As detailed in a recent article by Columbian reporter Marissa Harshman, the state-funded program teams advocates with high-risk mothers who abuse drugs and alcohol during pregnancy. The goal of the home-visit intervention program is to prevent future alcohol- and drug-exposed births among the women who receive assistance. Advocates work with each mother and her family for three years, beginning during pregnancy or the first six months after a child’s birth. The program is tailored to each woman’s needs, be it substance treatment or education or employment, and the estimated cost is $5,000 per mother per year.
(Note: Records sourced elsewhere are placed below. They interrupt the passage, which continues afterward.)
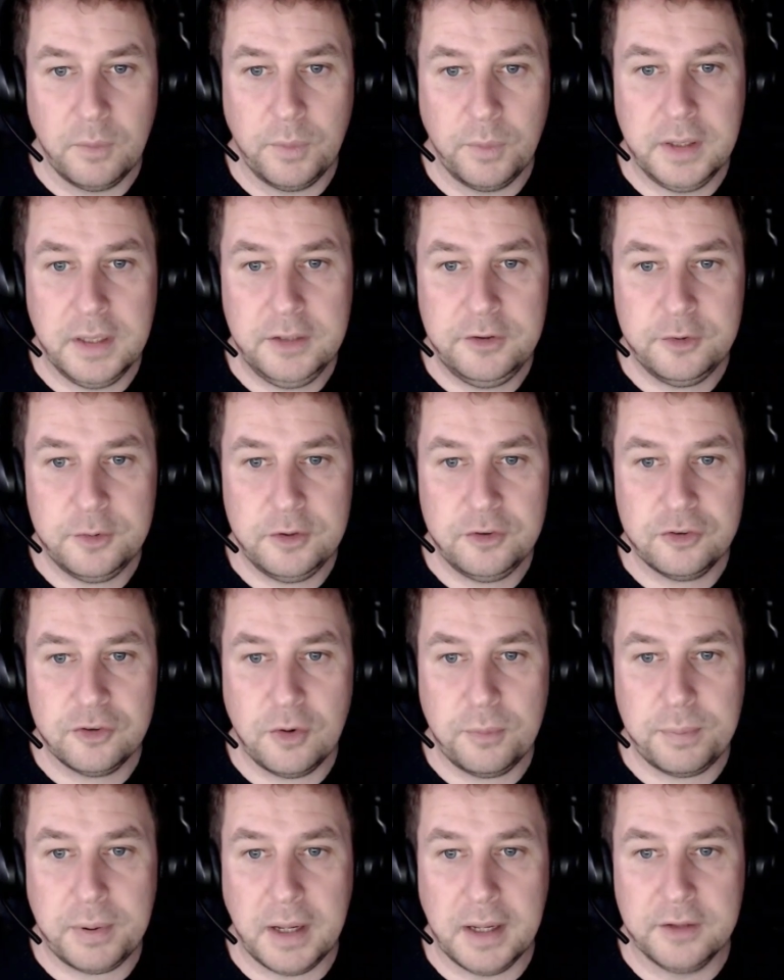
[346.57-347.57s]
We need to
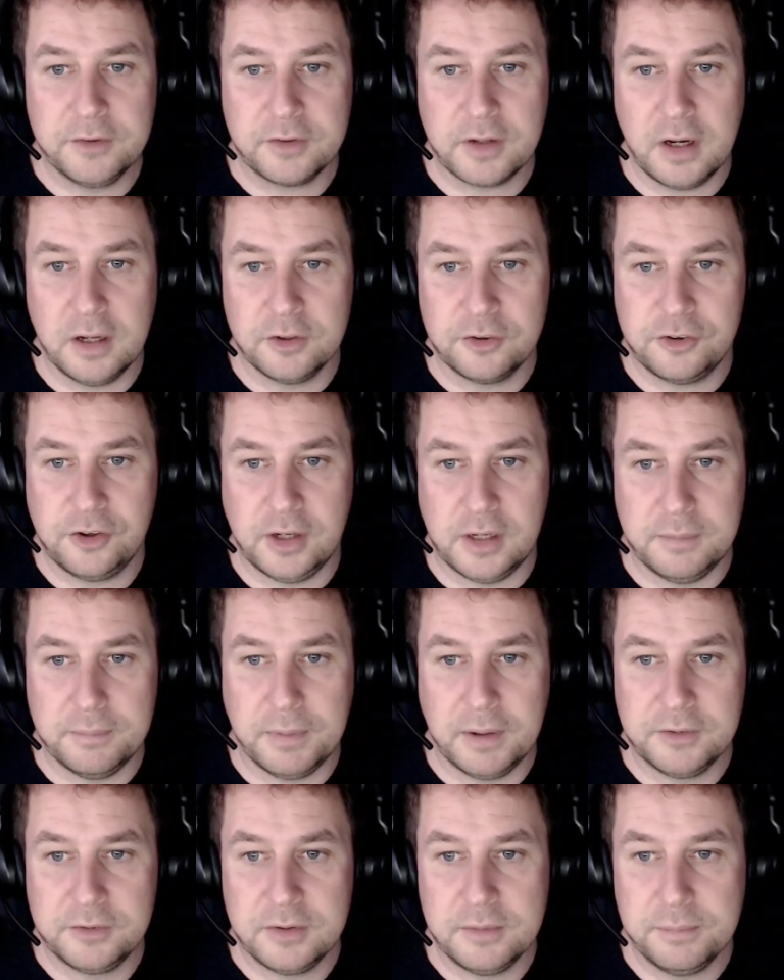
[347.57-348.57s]
ensure players can't cheat
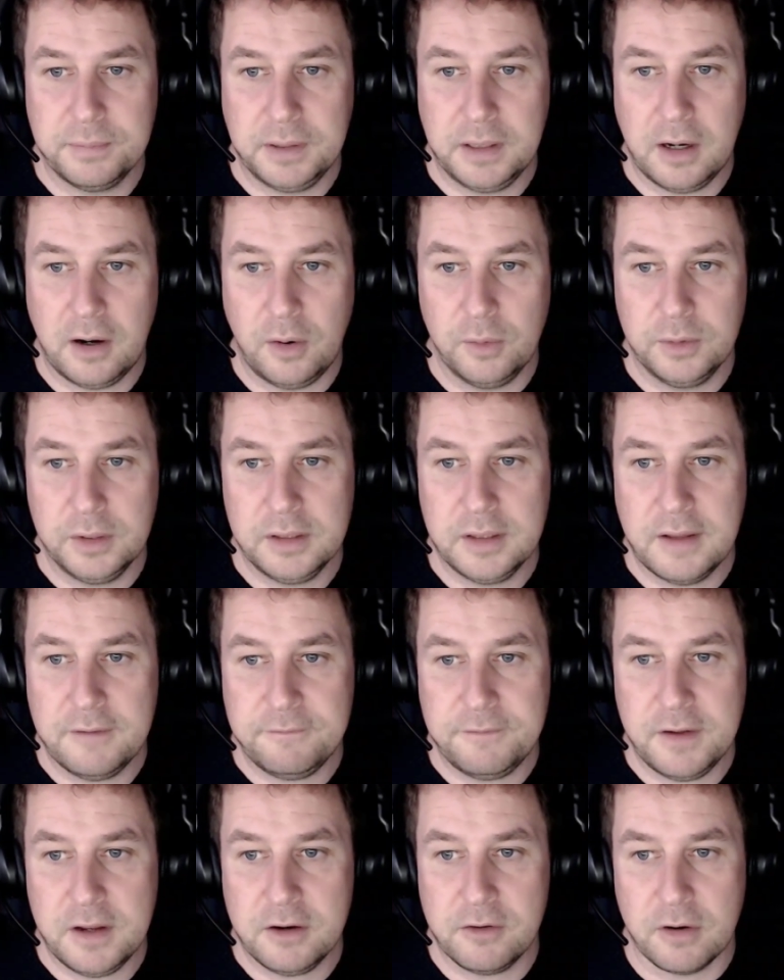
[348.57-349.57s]
by simply holding their
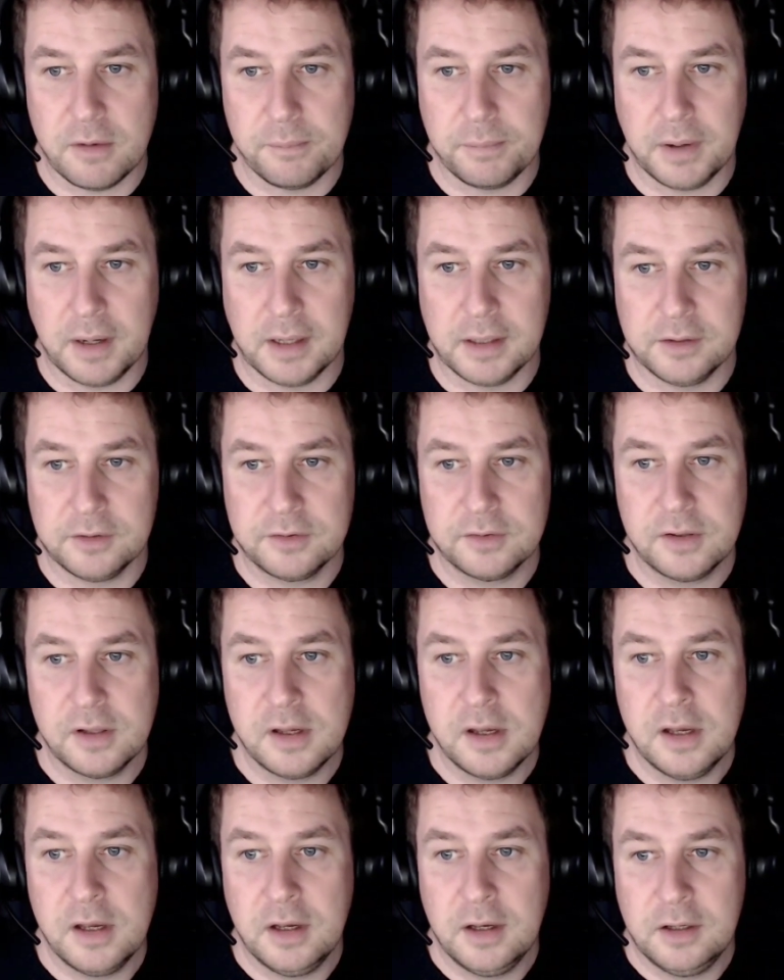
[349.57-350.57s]
finger in place.
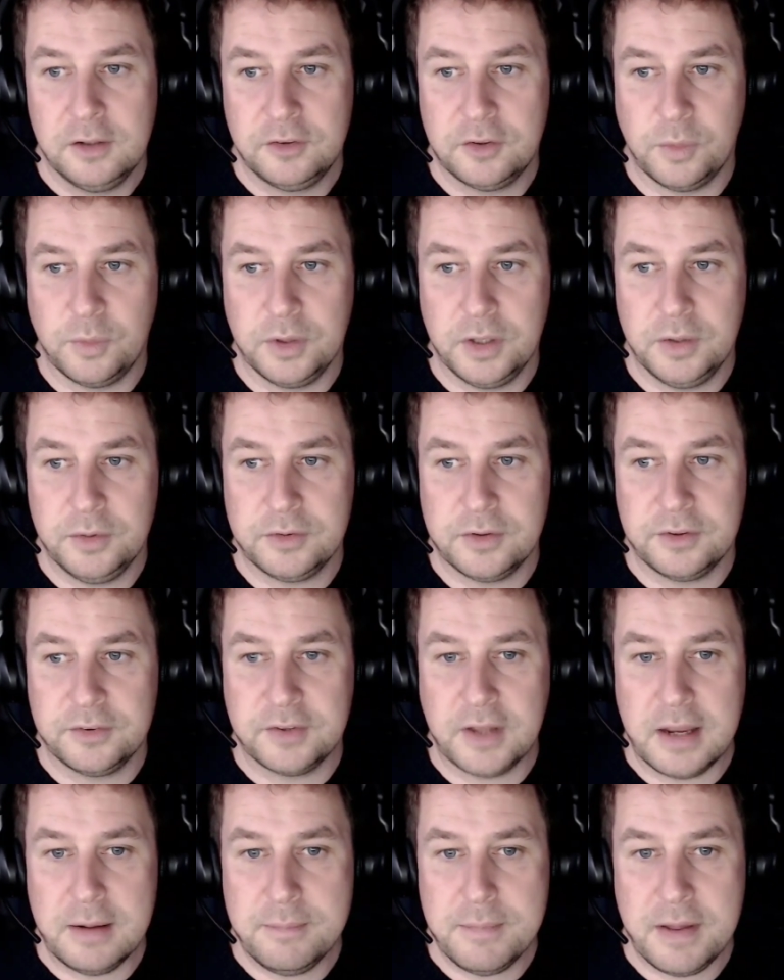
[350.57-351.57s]
So we use the
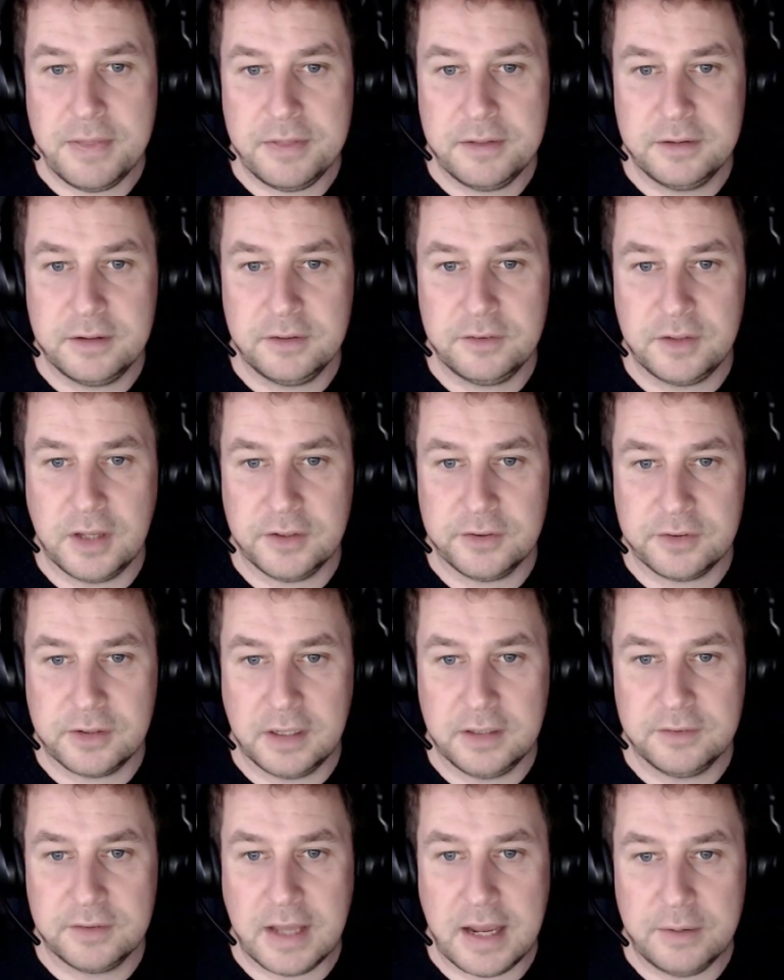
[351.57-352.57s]
same method as
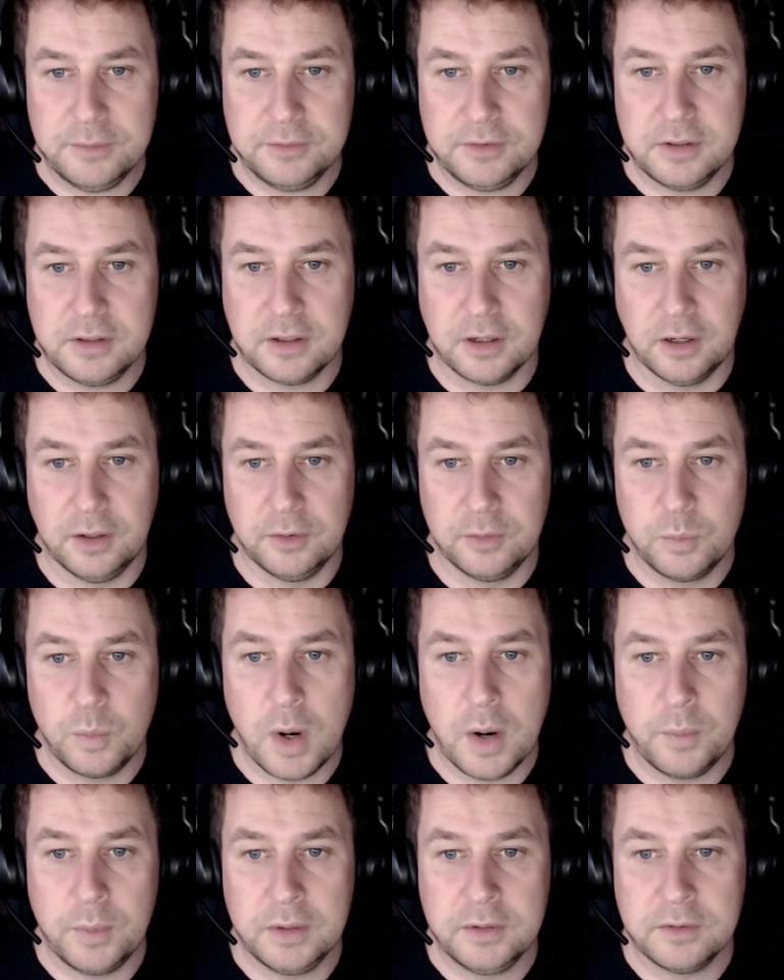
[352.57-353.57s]
yesterday's counting code,
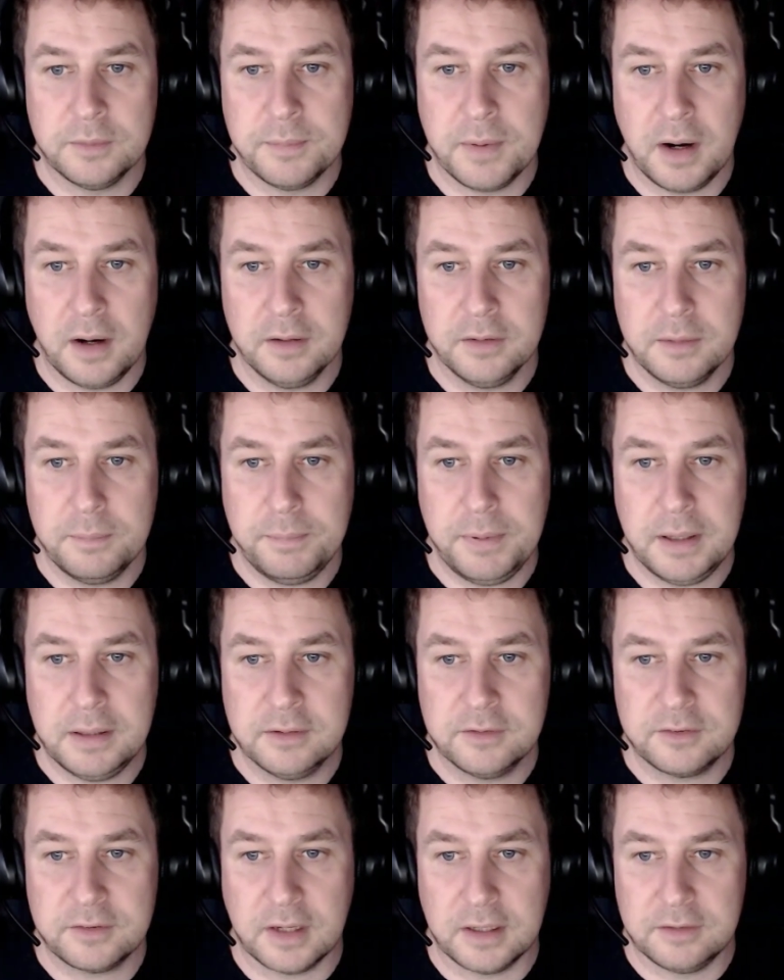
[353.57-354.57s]
where we demand the
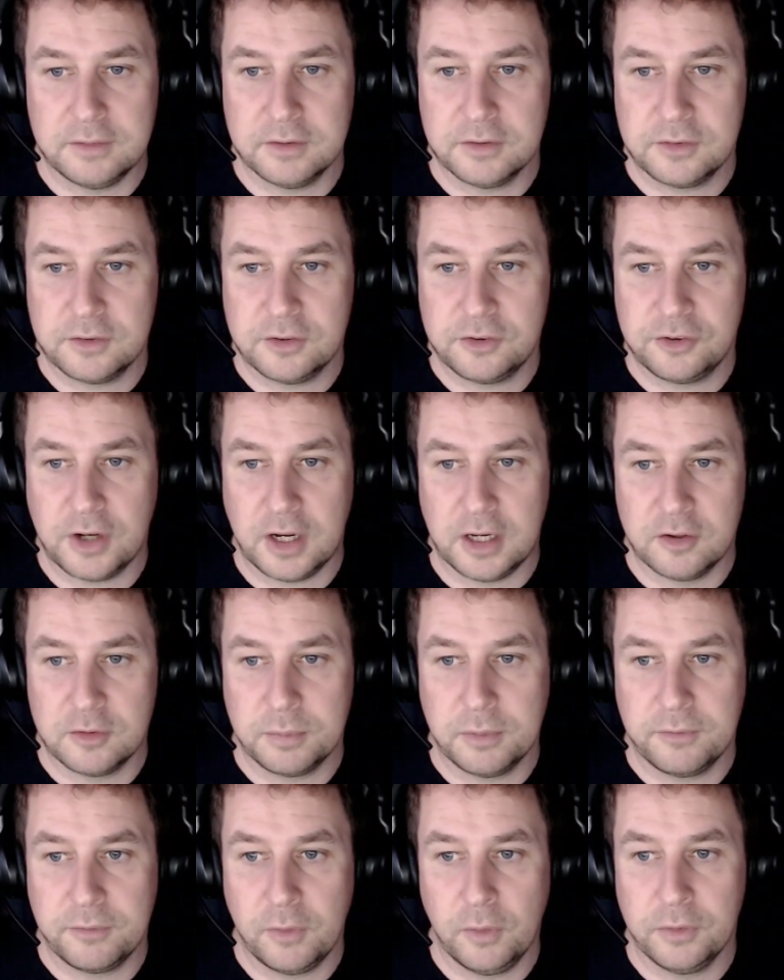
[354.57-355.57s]
pin status to
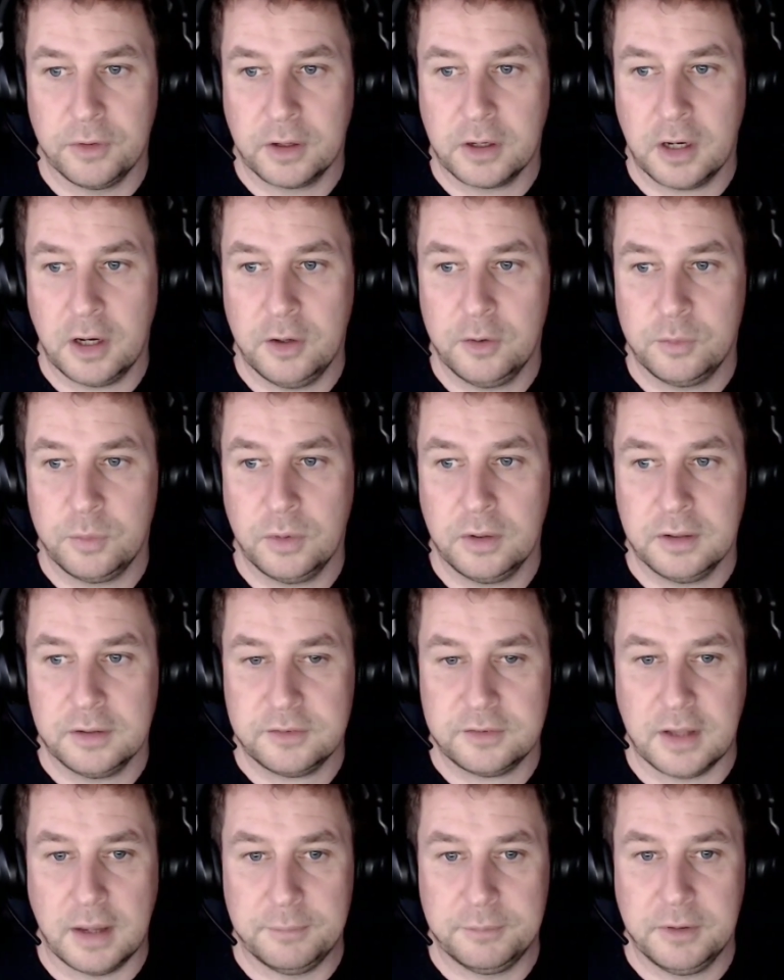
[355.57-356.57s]
change before the code will
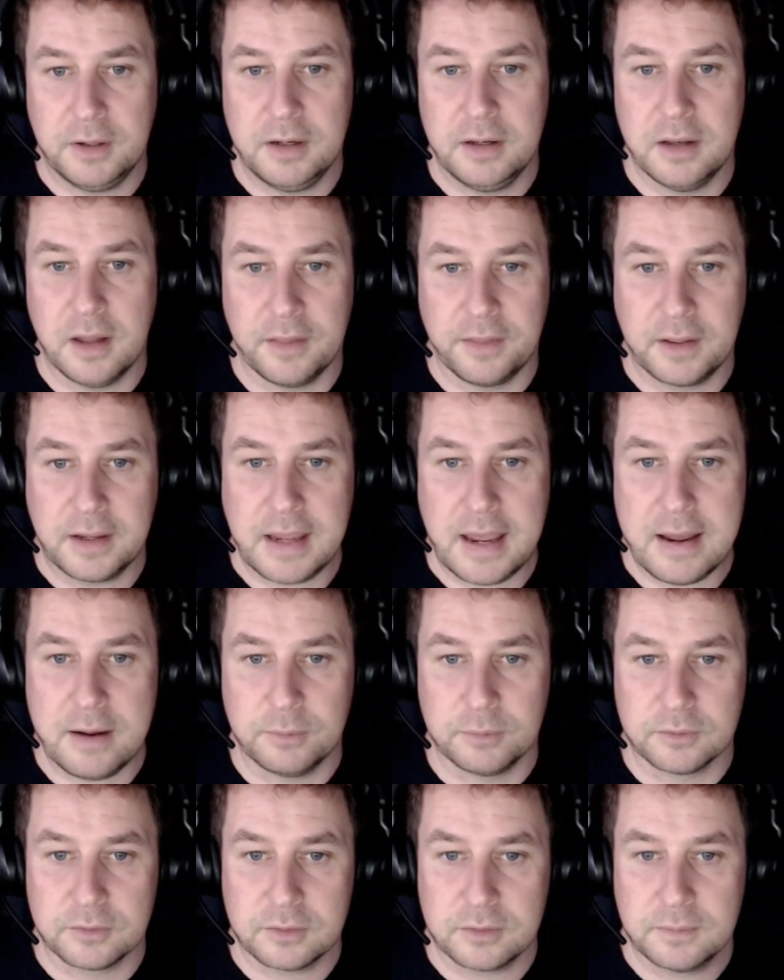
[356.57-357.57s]
accept another
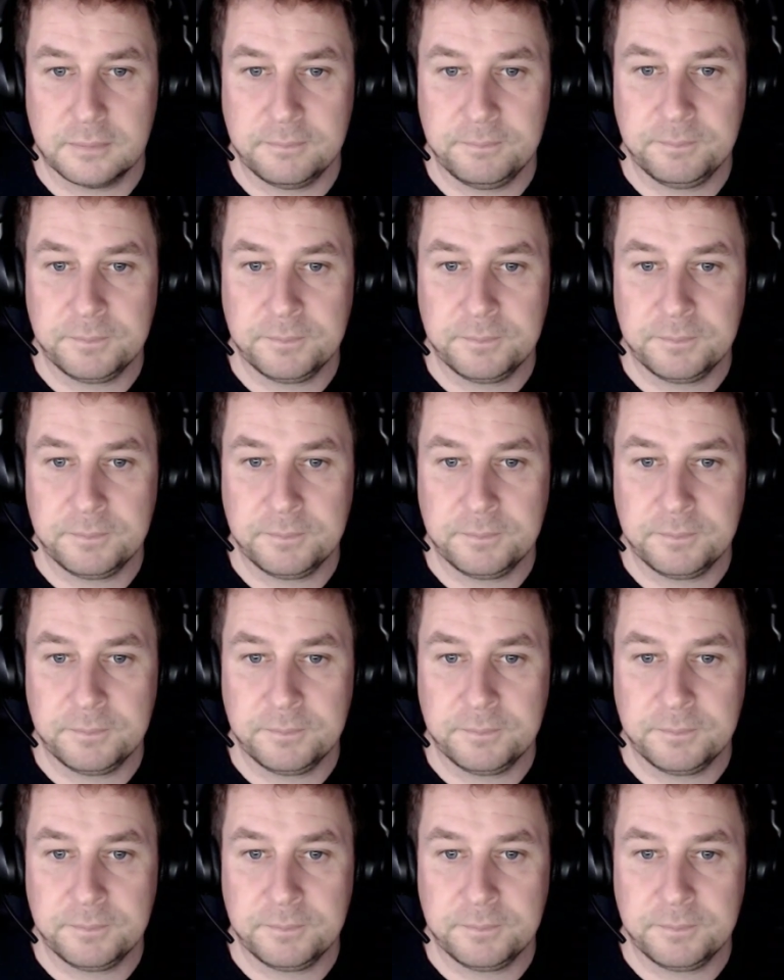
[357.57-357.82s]
count.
That is where the debate begins — a debate that can be applied to any number of social services provided by the state. For many people, the argument comes down to people who put themselves in difficult situations should be expected to fend for themselves. Many a critic has lamented the expansion of social services that can be viewed as creating dependency upon government assistance. That argument has some validity — yet it appears overly simplistic when children are injected into the equation.

The fact is that mothers who are facing addiction and poverty are more likely to produce children with a lifelong dependence upon services provided by the state. Some investment on the front end — with assistance in the prenatal or early childhood stage — can reduce costs down the road. In 2002, the Centers for Disease Control and Prevention estimated the lifetime cost for one individual with fetal alcohol syndrome to be about $2 million. As Colleen Castleberry, a licensed clinical social worker at Legacy Salmon Creek Medical Center, explained about the Parent-Child Assistance Program, “The bigger benefit is, as we can meet these moms’ needs, they’re better able to meet the needs of their children.”

Yet questions remain, as taxpayers increasingly demand accountability and measurements that demonstrate the effectiveness of state programs. From 2007 to 2012, Temporary Assistance for Needy Families was the primary source of income for 61 percent of women entering the parent-child program, compared with 31 percent upon exit from the program. During that same time, employment was the primary source of income for 3 percent of women entering the program, compared with 27 percent at exit. Whether that effectiveness provides a long-term reduction in costs to the state will require further study and will provide the ultimate answers about the worthiness of the program.

Either way, those are the kind of numbers that will need to be weighed by legislators as they convene for the 2015 session. The state is facing a bill of about $3 billion to adequately fund K-12 public education, and the quest to unearth such money likely will devolve into a battle between education funding and social services. Republicans in the Legislature have adopted a “fund education first” mantra, but are reluctant to articulate which services will face funding cuts if taxes are not increased.

The Parent-Child Assistance Program, which is coordinated by the University of Washington but is funded by the Washington State Department of Social and Health Services, is exactly the type of program that will need to be assessed. And that assessment will yield no simple answers.